▶ Work to complete: The lines below, from the one containing "Silent video, 10 frames per second." through the one containing "What the speaker", should be set down exactly, with no pictures and nothing else.

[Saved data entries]
******
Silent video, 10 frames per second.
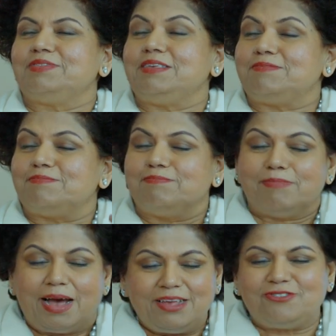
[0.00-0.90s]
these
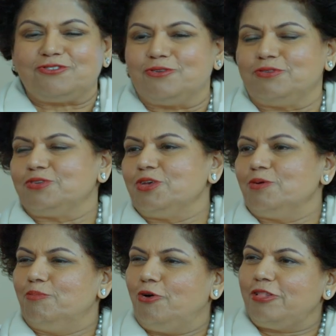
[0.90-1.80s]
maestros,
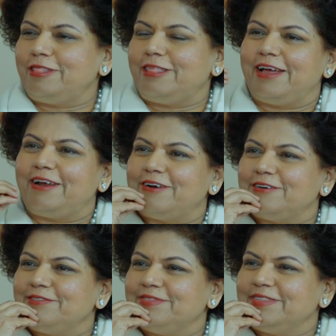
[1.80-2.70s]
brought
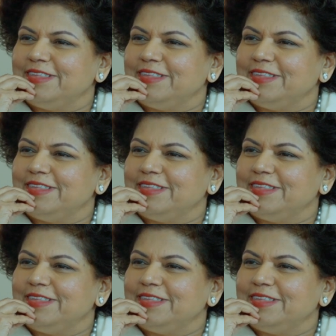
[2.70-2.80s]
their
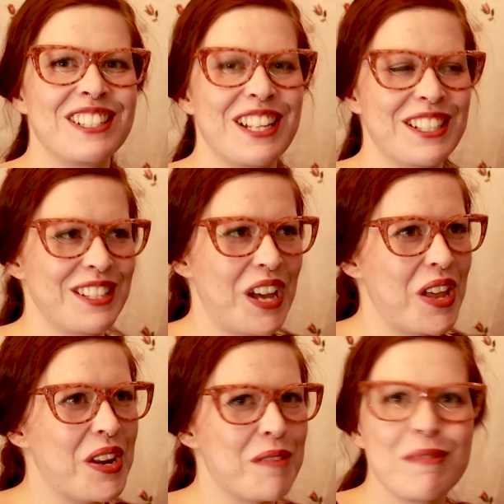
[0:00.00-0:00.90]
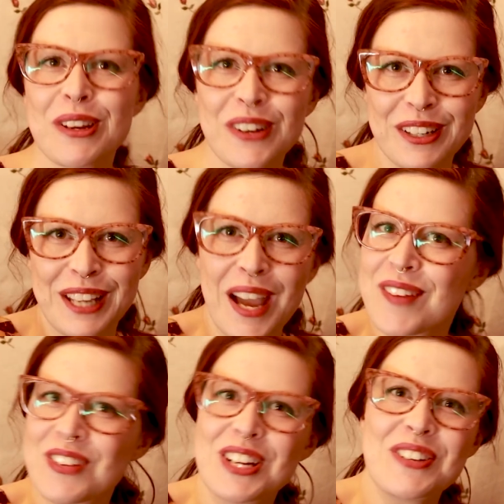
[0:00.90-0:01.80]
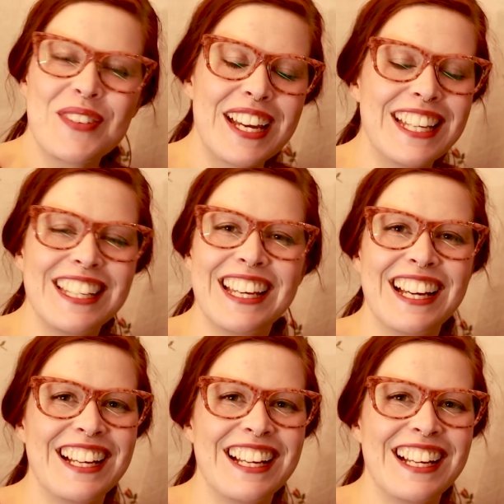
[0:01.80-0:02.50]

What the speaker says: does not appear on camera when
******
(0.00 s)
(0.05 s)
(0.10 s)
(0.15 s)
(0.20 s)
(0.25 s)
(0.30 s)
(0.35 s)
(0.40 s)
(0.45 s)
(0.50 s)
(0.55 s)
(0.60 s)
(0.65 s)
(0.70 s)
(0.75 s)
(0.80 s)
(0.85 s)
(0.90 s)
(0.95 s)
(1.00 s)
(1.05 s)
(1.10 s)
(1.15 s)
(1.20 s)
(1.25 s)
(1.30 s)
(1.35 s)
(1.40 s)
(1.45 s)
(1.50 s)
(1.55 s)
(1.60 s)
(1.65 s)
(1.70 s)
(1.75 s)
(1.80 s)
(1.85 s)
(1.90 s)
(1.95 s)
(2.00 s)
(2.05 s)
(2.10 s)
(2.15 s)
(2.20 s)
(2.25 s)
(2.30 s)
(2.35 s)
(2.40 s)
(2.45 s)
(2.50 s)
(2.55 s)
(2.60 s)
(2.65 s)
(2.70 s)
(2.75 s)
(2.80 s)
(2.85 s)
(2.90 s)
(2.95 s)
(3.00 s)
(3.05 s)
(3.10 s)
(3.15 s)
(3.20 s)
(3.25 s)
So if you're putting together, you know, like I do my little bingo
******
▶ Task answer:
Silent video, 10 frames per second.
[0.00-0.90s]
these
[0.90-1.80s]
maestros,
[1.80-2.70s]
brought
[2.70-2.80s]
their
[0:00.00-0:00.90]
[0:00.90-0:01.80]
[0:01.80-0:02.50]

What the speaker says: does not appear on camera when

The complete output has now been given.